Sui particolari del piano, la presidente del Consiglio Meloni è sfuggente. «Ci stiamo lavorando», ha risposto pochi giorni fa durante la sua visita in Etiopia a chi le chiedeva dettagli sul programma. Eppure, a sentire gli esponenti del governo e a leggere i giornali, il piano Mattei dovrebbe essere cosa fatta. È «il punto centrale delle nostra agenda di governo», diceva a fine anno il presidente della commissione Cultura, il deputato di Fratelli d’Italia, Federico Mollicone. A gennaio, il leader di Italia Viva Matteo Renzi giurava che era pronto a votarlo, mentre a febbraio il ministro per la Protezione civile e il mare Nello Musumeci già si congratulava per i risultati ottenuti: «Meloni è stata bravissima a rilanciare il piano Mattei».
Cono d’ombra
In realtà, su cosa sia esattamente questo piano, chi debba portarlo avanti, dove e come, regna l’incertezza. Per ora il governo non ha presentato nemmeno una slide e non è chiaro nemmeno chi se ne stia occupando. È un’iniziativa del ministero degli Esteri? È stata delegata all’Eni? È stata avocata dalla presidenza del Consiglio e dal suo influente consigliere diplomatico, Francesco Talò?

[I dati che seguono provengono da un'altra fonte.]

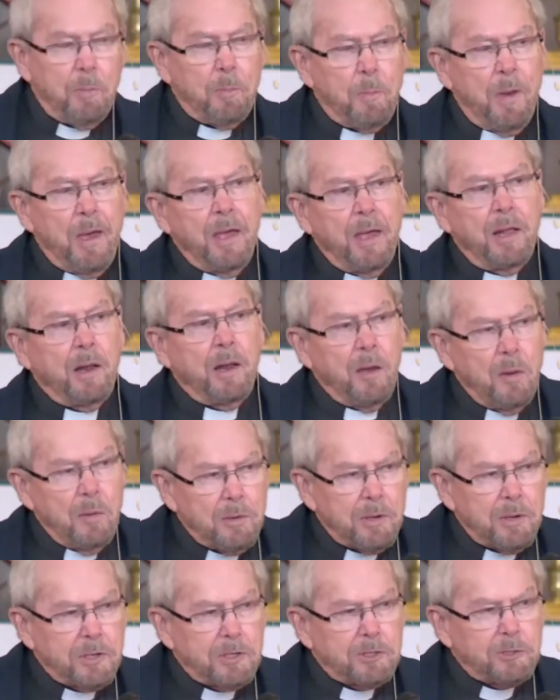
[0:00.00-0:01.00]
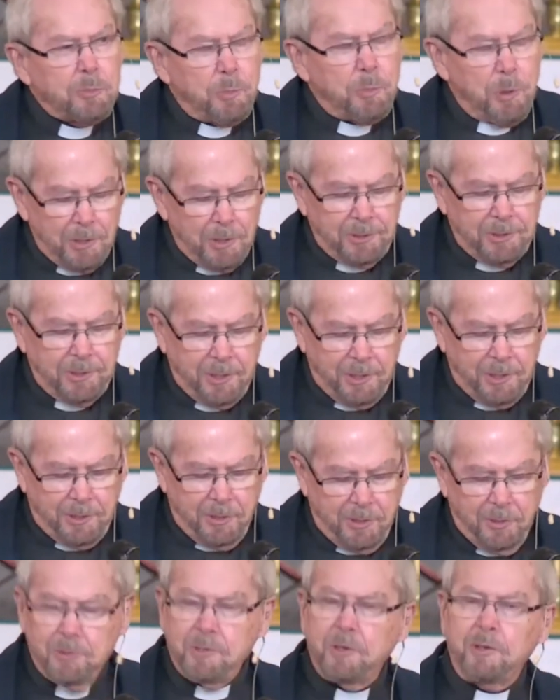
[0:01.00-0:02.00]
And her male owners
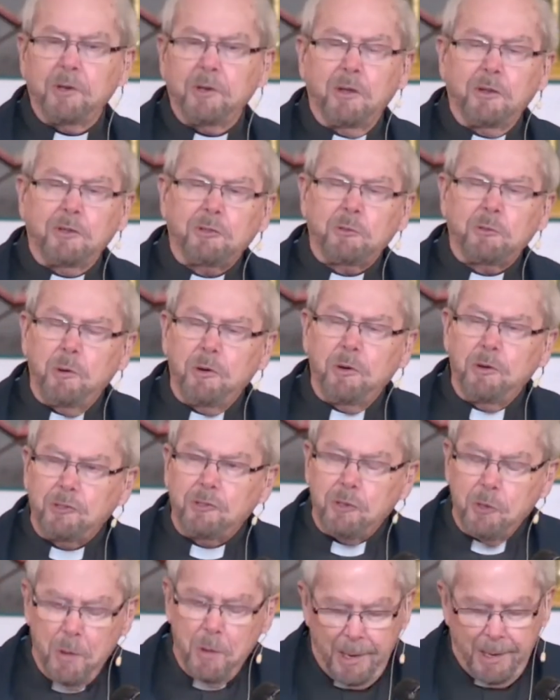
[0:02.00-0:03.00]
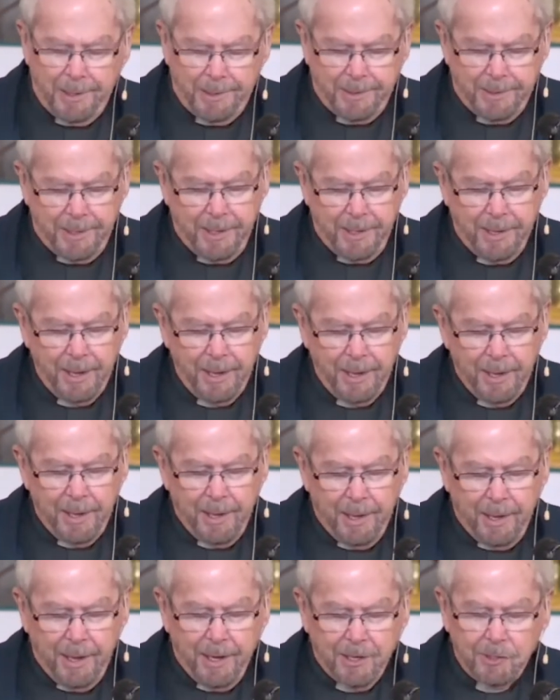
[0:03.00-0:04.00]
prostituted her
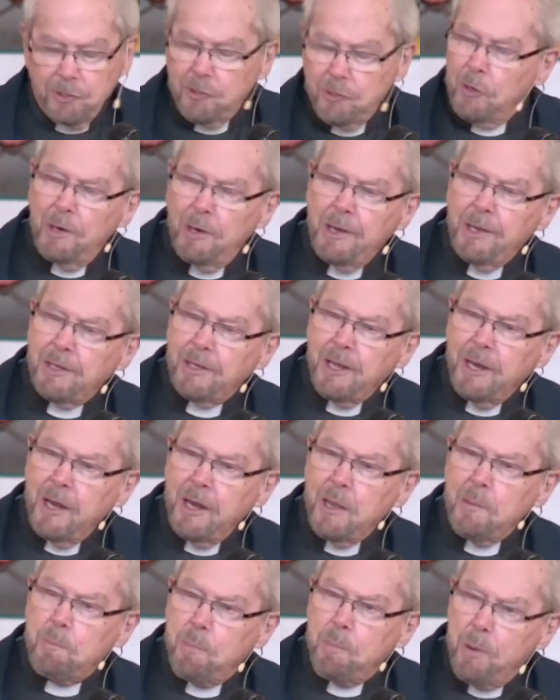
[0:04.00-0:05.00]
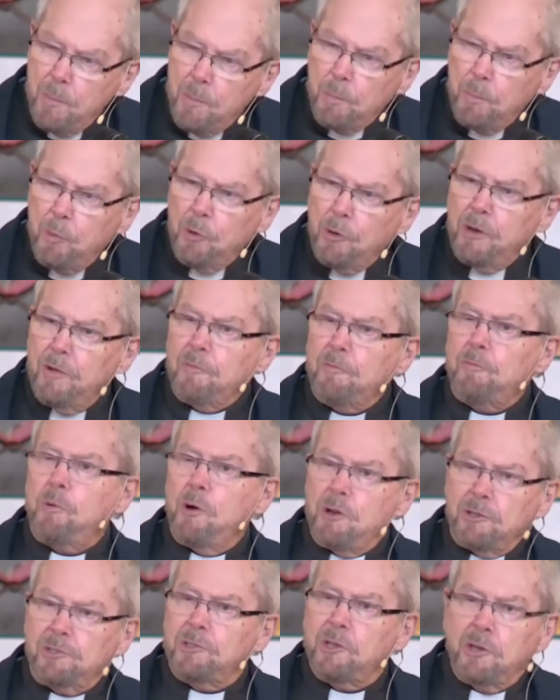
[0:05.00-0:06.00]
spirituality as surely as any pimp
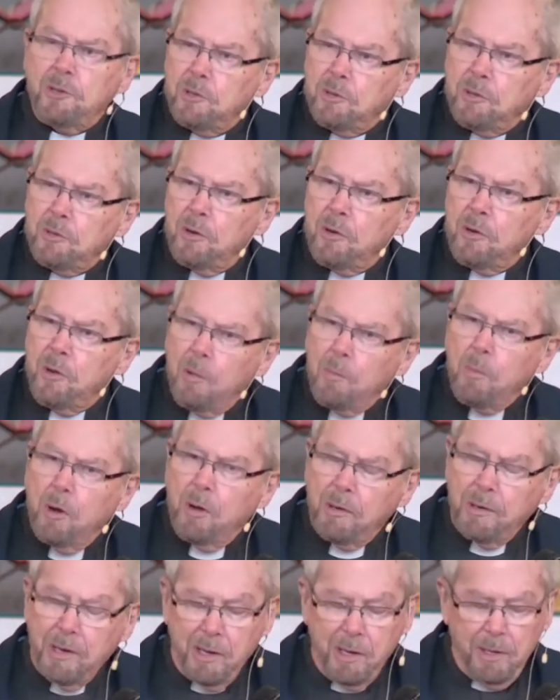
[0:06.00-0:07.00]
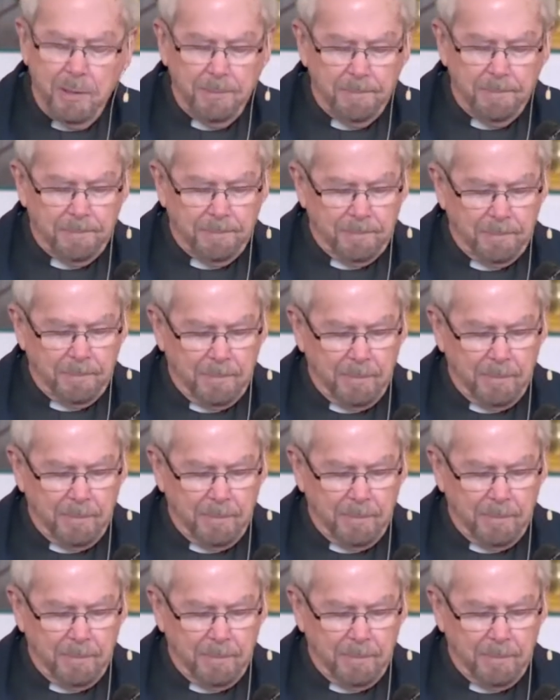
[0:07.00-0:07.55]
would have prostituted her body.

Quest’ultima ipotesi sembra la più probabile. Il ministro dell’Ambiente e della Sicurezza energetica, Gilberto Pichetto Fratin, assicura che è Meloni ad aver definito «le linee guida» del piano (quali siano però, resta un mistero). Il viceministro degli Esteri, Edmondo Cirielli, che ha la delega all’Africa e alla cooperazione internazionale, spiega di aver ricevuto «direttive di massima per modulare meglio la cooperazione italiana», mentre sarà Meloni a «individuare altre risorse e si valuterà poi cosa può fare l’Unione europea».
Intanto però, il Def taglia le risorse per la cooperazione internazionale nei prossimi tre anni, mentre la legge di Bilancio fallisce di nuovo l’obiettivo Onu di portarle ad almeno lo 0,7 per cento del Pil. Incalzata durante la sua visita in Etiopia, Meloni ha rimandato la questione a dopo l’estate, quando si terrà la conferenza biennale Italia-Africa, un incontro tra ministri degli Esteri che si svolge dal 2016. «Potrebbe essere l’occasione giusta per presentare definitivamente il nostro piano Mattei», ha detto Meloni. Il condizionale è d’obbligo, come quasi tutto in questo piano.
Tempi cambiati
Ma se anche il governo dovesse riuscire a mettere in piedi il suo piano, difficilmente potrà raggiungere gli obiettivi ambiziosi che si è posto. Marco Giusti, esperto di politiche energetiche e consulente scientifico dello Iai, ricorda che non siamo più ai tempi di Mattei. «Non si tratta di estrarre gas e petrolio a condizioni più vantaggiose per i paesi produttori. Da quella fase siamo usciti da molto tempo».
Nel caso dell’Algeria, ad esempio «non stiamo parlando di un paese che viene rapinato sul gas. Anzi, trattenere i profitti energetici del paese fa parte della mitologia della classe dirigente». Il problema è semmai di redistribuzione, ossia il fatto che in molti paesi ricchi di materie prime i profitti delle esportazioni vengono monopolizzate dalle élite locali in modo predatorio, senza portare benefici alla popolazione.
Ma il governo Meloni non sembra intenzionato a ridiscutere il modo in cui i governi di Algeria, Libia o Nigeria utilizzano i profitti della vendita di gas e petrolio. «Si è limitata a ribadire gli accordi già sottoscritti all’epoca del governo Draghi», ricorda Giusti.
Come ha scritto poco tempo fa il settimanale economico francese Les Echos, il piano Mattei è un «geniale colpo di marketing politico». Un rebranding in salsa patriottica delle iniziative già intraprese da Mario Draghi e i suoi ministri.